Pemerintah Indonesia melalui Badan Meteorologi, Klimatologi, dan Geofisika (BMKG) menekankan pentingnya peningkatan keterlibatan kaum perempuan dalam upaya peringatan dini bencana,  untuk meminimalisasi dampak kerusakan yang dirasakan masyarakat seiring dengan derasnya arus perubahan iklim dunia saat ini.

Kepala BMKG Dwikorita Karnawati dalam keterangannya yang diterima di Jakarta Selasa mengatakan bahwa kemampuan dan perspektif unik perempuan yang dapat menjangkau kelompok-kelompok paling rentan seperti anak-anak, penyandang disabilitas dan lanjut usia secara efektif, menjadi alasan utama mengapa peran mereka perlu ditingkatkan dalam upaya peringatan dini itu.

Peran perempuan untuk mengakselerasi peringatan dini bencana alam ini menjadi salah satu isu strategis yang dipaparkan BMKG kepada 139 delegasi dari 94 negara peserta forum diskusi bertajuk “The Third Session of the Commission for Weather, Climate, Water and Related Environmental Services and Applications” (SERCOM-3), 4-9 Maret 2024 di Nusa Dua, Bali.

Dari situ, ia menyerukan beberapa hal yang penting untuk mulai dipertimbangkan misalnya seperti memperbanyak pelibatan perempuan dalam kajian mitigasi, risiko bencana, penyusunan rencana pemulihan darurat, dan rehabilitasi maka akan dapat membantu menciptakan lingkungan yang lebih aman dan adil.

"Demikian dimaksud dengan strategi manajemen bencana yang proaktif, untuk mereduksi potensi dampak bencana akibat perubahan iklim. Selain akses, sumber daya, dan kontrol informasi, ketangguhan masyarakat juga tidak boleh dipinggirkan,” kata Dwikorita, yang sekaligus Wakil Tetap Indonesia untuk organisasi meteorologi dunia (World Meteorological Organization/WMO).

Meski belum sempurna, namun ia memastikan bahwa Indonesia cukup konsisten menerapkan keseimbangan dan inklusivitas gender seperti itu.

Hal demikian setidaknya dapat dibuktikan dari tingginya partisipatif perempuan dalam parlemen hingga organisasi kerelawanan, sehingga aksesibilitas peringatan dini bencana alam sudah berjalan baik.

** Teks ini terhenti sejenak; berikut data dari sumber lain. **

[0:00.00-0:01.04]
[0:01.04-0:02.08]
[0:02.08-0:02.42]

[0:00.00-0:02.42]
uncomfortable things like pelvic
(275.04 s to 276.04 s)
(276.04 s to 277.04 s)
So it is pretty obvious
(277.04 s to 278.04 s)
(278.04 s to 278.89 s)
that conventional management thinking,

Contohnya Indonesia mampu menekan angka kasus korban bencana alam meninggal dunia dengan jumlah rata-rata 26,7 persen dari total 388.736 jiwa orang terdampak dalam rentang waktu 10 tahun terakhir (2014-2023).

Berdasarkan catatan dari Badan Nasional Penanggulangan Bencana (BNPB), jumlah itu jauh lebih baik ketimbang beberapa dasawarsa sebelumnya yang mana kasus meninggal dunia akibat bencana alam mencapai angka rata-rata 30-40 persen.

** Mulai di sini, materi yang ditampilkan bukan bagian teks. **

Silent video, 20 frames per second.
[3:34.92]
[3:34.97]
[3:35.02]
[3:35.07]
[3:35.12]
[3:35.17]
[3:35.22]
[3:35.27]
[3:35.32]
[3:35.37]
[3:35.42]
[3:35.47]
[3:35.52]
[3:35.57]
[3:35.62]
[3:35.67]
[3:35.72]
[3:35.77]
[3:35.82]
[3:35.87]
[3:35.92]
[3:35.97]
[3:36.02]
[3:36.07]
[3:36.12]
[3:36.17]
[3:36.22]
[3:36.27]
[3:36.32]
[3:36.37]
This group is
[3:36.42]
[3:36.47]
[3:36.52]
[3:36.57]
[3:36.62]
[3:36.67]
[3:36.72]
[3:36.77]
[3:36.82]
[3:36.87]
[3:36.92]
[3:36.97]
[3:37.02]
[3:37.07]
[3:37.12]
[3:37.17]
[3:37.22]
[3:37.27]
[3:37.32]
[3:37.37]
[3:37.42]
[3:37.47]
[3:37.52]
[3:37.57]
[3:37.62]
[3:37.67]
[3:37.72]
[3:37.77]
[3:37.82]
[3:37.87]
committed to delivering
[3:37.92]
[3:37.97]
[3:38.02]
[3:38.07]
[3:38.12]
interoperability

“Intinya harus memasukkan pengarusutamaan gender dalam semua aspek strategi, inisiatif, dan kegiatan WMO, terutama yang berkaitan dengan layanan dan infrastruktur, pada tingkat implementasi global, regional, dan nasional,” katanya.

Semua gagasan BMKG mewakili pemerintah Indonesia tersebut mendapat respons positif dari Sekretaris Jenderal WMO Celeste Saulo.

Celeste membenarkan bahwa minimnya dukungan partisipasi penuh dan kepemimpinan yang diberikan kepada kaum perempuan jadi tantangan tersendiri. Padahal perempuan sangat efektif dalam memobilisasi masyarakat saat terjadi bencana, dan berada di garis depan pemulihan.

Karena itu, ia berharap forum pertemuan di Bali ini mesti jadi pemicu bagi setiap negara peserta untuk mendobrak hambatan sistemik itu yang masih menghantui jejak langkah perempuan dalam membangun masyarakat berkelanjutan yang sadar bencana.